28 grudnia na ulicy Warszawskiej doszło do policyjnego pościgu. Funkcjonariusze ścigali pojazd, który staranował wcześniej inne auta. Jedno z nich należało do Fundacji Barki.
Ucierpiał samochód Barki
Fundacja informację przekazała za pośrednictwem portalu Zrzutka.pl. „Jeden z naszych mieszkańców Piotr znalazł się w nieodpowiednim miejscu i nieodpowiednim czasie” – relacjonują przedstawiciele Barki.

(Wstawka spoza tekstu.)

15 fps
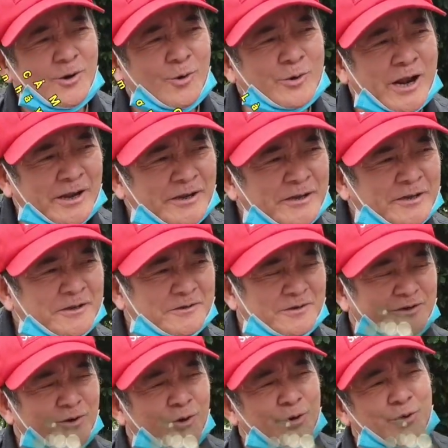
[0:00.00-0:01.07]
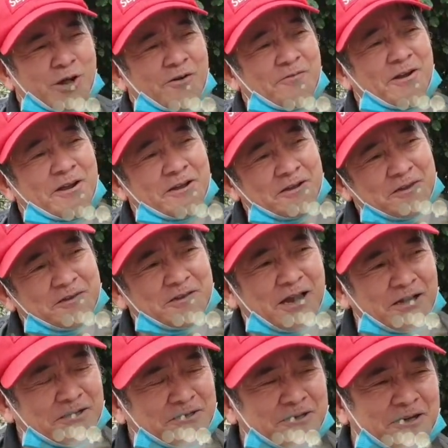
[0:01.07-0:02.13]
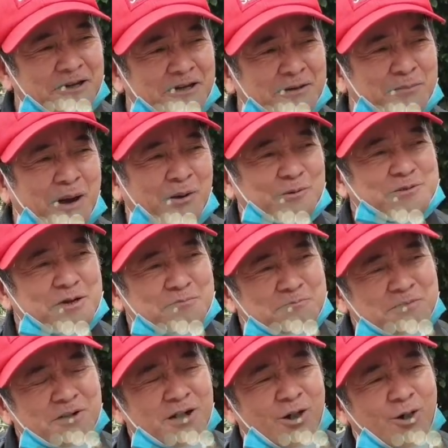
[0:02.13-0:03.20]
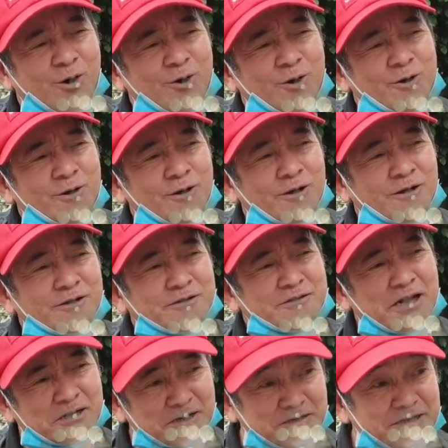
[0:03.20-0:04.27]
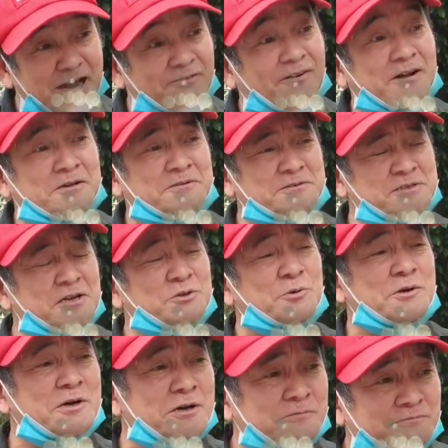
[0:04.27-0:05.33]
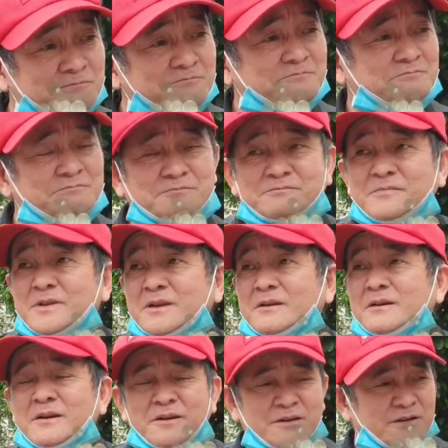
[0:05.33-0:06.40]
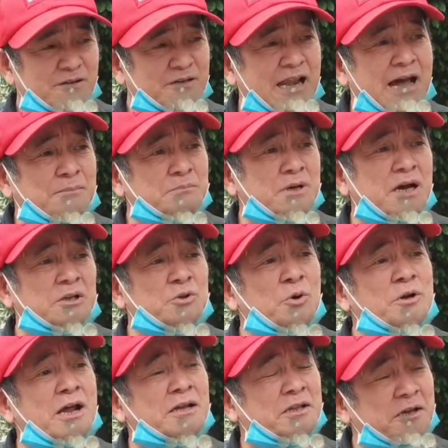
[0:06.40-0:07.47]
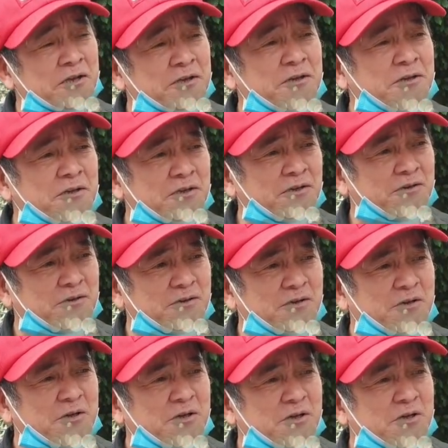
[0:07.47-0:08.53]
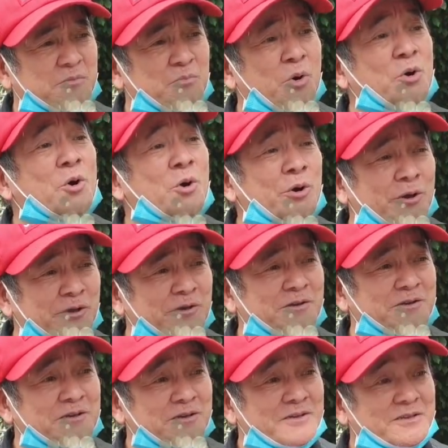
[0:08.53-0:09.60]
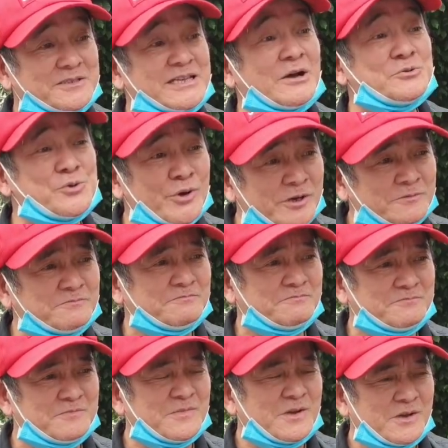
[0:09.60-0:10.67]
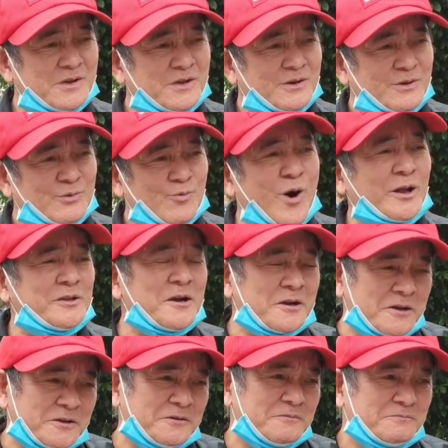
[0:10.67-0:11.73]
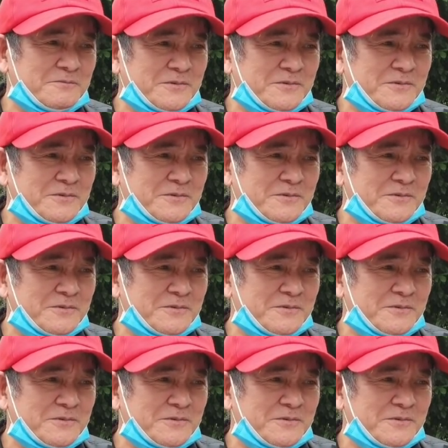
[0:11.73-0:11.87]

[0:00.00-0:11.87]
hồi nãy ngồi uống cà phê anh à, Bảo Trâm có nhắc đến nhà văn Dương Thu Hương làm à, tôi lại thấy bồi hồi, sao xuyến. Quả thực ấy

„Jadąc zgodnie z przepisami barkową Dacią, został staranowany przez pędzące ulicami Poznania auto. Jak się później okazało, trwał pościg policyjny, a my przypadkowo znaleźliśmy się w samym centrum wydarzeń. Kierowca pędzącego samochodu uderzył z ogromną prędkością w nasze auto, następnie wpadając na sygnalizator świetlny, wylądował w zaroślach i uciekł z miejsca wypadku. To wszystko brzmi jak scena z filmu sensacyjnego, a działo się w centrum miasta, przy Ulicy Warszawskiej. Pościg zakończył się sukcesem, ale my zostaliśmy na miejscu z samochodem do kasacji i zszarganymi nerwami naszego Piotra, kierowcy” – dodano.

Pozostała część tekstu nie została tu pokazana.